Exercise directions: For this exercise, retype the lines from the one that holds "(165.80 s to 166.70 s)" through the one that holds "(174.80 s to 175.70 s)" in the records below, both included, exactly and without pictures.

============

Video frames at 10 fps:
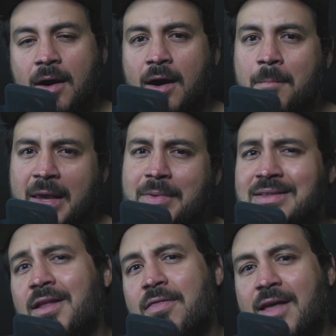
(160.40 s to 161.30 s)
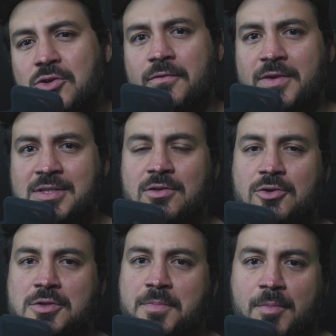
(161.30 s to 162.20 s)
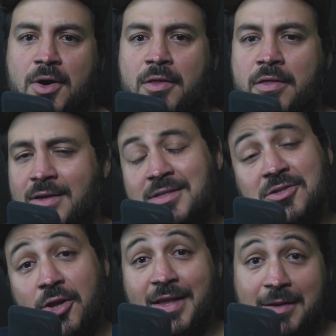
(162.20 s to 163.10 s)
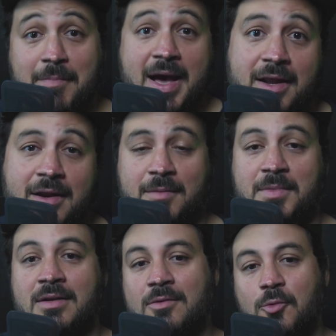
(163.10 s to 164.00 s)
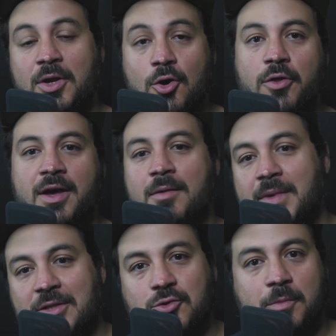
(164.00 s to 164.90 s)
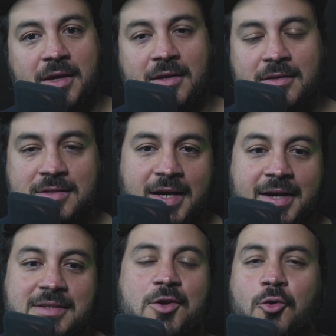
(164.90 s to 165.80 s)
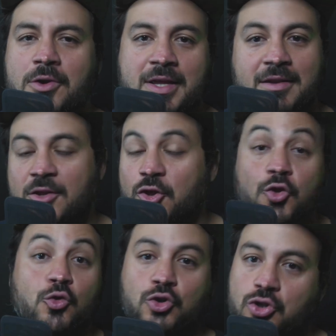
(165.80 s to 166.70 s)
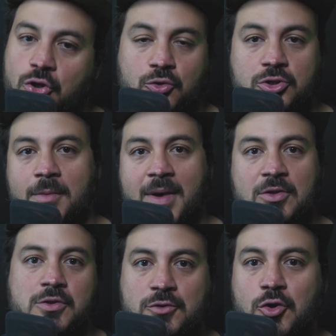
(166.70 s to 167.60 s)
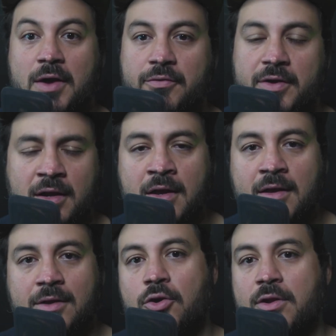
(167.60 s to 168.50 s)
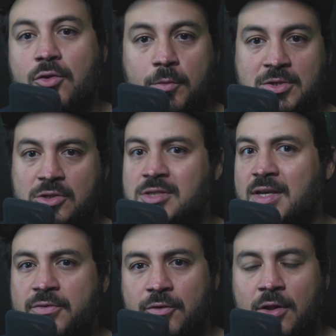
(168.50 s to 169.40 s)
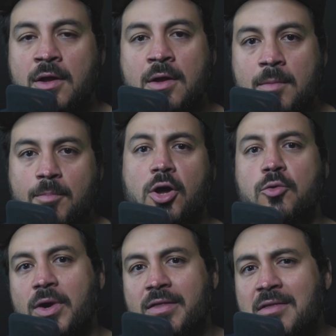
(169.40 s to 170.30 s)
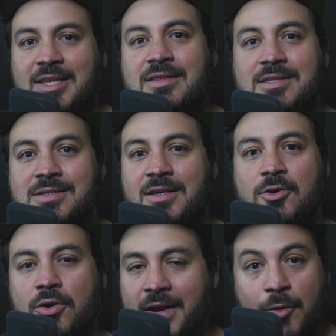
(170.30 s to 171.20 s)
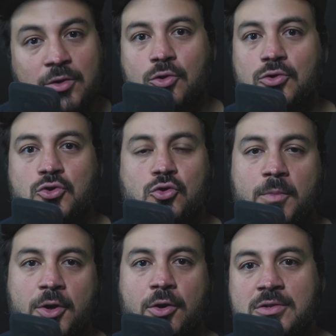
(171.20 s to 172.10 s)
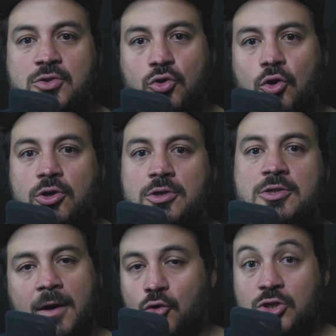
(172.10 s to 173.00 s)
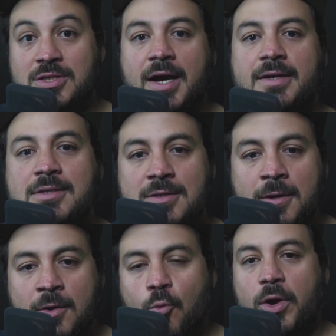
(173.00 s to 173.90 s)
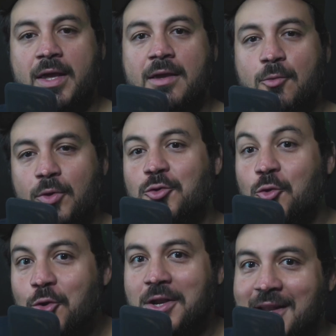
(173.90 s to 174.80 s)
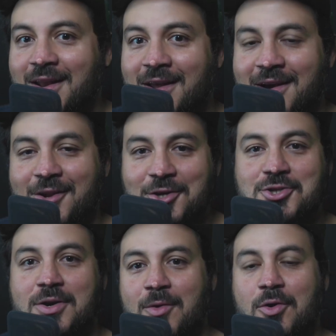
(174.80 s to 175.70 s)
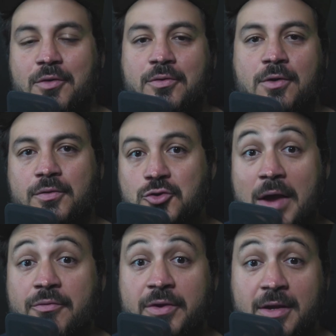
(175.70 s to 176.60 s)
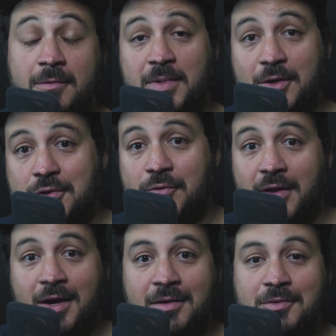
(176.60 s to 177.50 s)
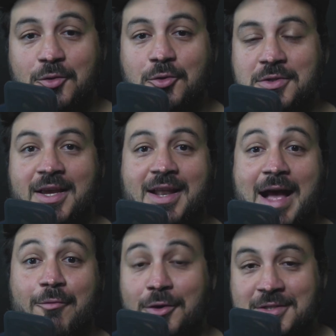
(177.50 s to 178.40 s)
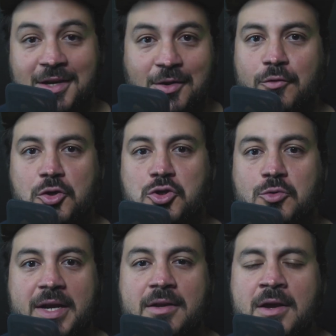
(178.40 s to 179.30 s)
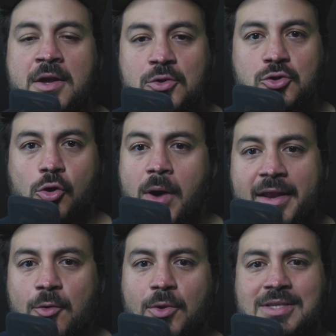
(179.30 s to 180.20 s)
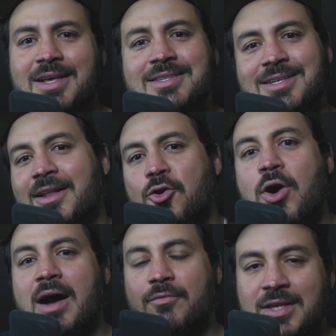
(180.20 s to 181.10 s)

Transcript: maybe 10,000 visitors per month is not that bad. I mean, we know that B2B sites don't need huge amounts of traffic in order to be successful. But with DTC or direct-to-consumer stores or sites, we do need a larger amount of traffic because of the ticket average and conversion rate. So anyways, let's say that you have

============

Answer space:
(165.80 s to 166.70 s)
(166.70 s to 167.60 s)
(167.60 s to 168.50 s)
(168.50 s to 169.40 s)
(169.40 s to 170.30 s)
(170.30 s to 171.20 s)
(171.20 s to 172.10 s)
(172.10 s to 173.00 s)
(173.00 s to 173.90 s)
(173.90 s to 174.80 s)
(174.80 s to 175.70 s)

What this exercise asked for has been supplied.